> _Work to complete_: Copy the records word for word. Pictures do not go in.

> _Supplied entries_:
• • • • • • •

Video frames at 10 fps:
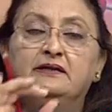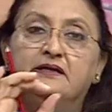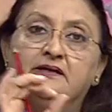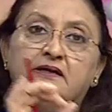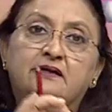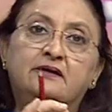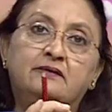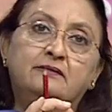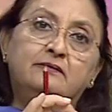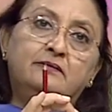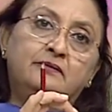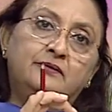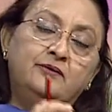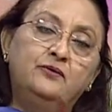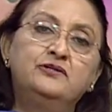then the uh,
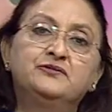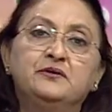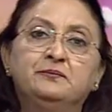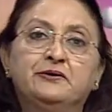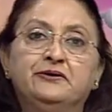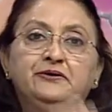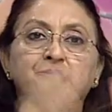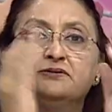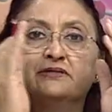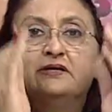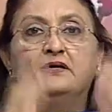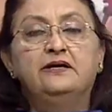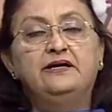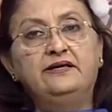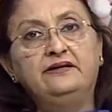nodes will produce
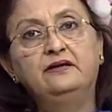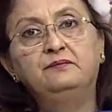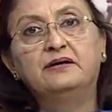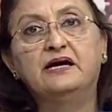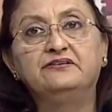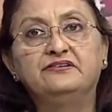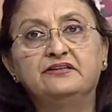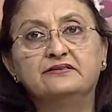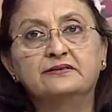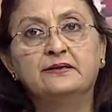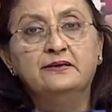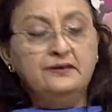aerial branches.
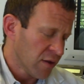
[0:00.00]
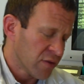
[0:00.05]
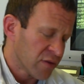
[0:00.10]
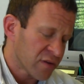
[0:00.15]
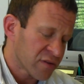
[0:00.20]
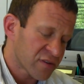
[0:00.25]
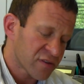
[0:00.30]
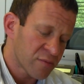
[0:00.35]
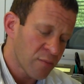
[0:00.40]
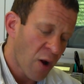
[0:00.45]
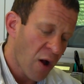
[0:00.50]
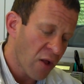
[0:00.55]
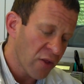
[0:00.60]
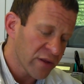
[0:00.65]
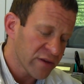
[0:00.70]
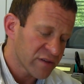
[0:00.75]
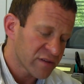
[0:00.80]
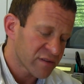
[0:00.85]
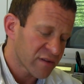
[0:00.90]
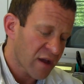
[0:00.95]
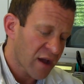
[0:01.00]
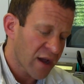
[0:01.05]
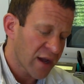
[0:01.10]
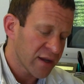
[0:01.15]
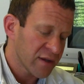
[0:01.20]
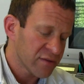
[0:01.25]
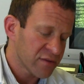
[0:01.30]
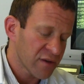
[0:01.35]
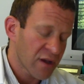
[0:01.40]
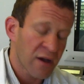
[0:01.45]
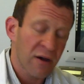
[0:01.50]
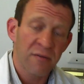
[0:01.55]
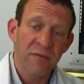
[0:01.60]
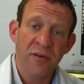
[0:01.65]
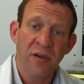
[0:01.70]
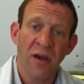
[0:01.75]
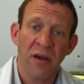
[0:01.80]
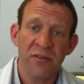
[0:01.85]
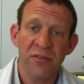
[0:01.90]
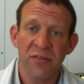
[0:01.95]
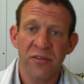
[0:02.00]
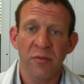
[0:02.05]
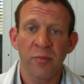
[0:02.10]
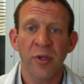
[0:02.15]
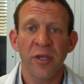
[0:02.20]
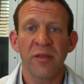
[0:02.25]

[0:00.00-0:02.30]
The smallest size of custom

• • • • • • •

> _Written solution_:
Video frames at 10 fps:
then the uh,
nodes will produce
aerial branches.
[0:00.00]
[0:00.05]
[0:00.10]
[0:00.15]
[0:00.20]
[0:00.25]
[0:00.30]
[0:00.35]
[0:00.40]
[0:00.45]
[0:00.50]
[0:00.55]
[0:00.60]
[0:00.65]
[0:00.70]
[0:00.75]
[0:00.80]
[0:00.85]
[0:00.90]
[0:00.95]
[0:01.00]
[0:01.05]
[0:01.10]
[0:01.15]
[0:01.20]
[0:01.25]
[0:01.30]
[0:01.35]
[0:01.40]
[0:01.45]
[0:01.50]
[0:01.55]
[0:01.60]
[0:01.65]
[0:01.70]
[0:01.75]
[0:01.80]
[0:01.85]
[0:01.90]
[0:01.95]
[0:02.00]
[0:02.05]
[0:02.10]
[0:02.15]
[0:02.20]
[0:02.25]

[0:00.00-0:02.30]
The smallest size of custom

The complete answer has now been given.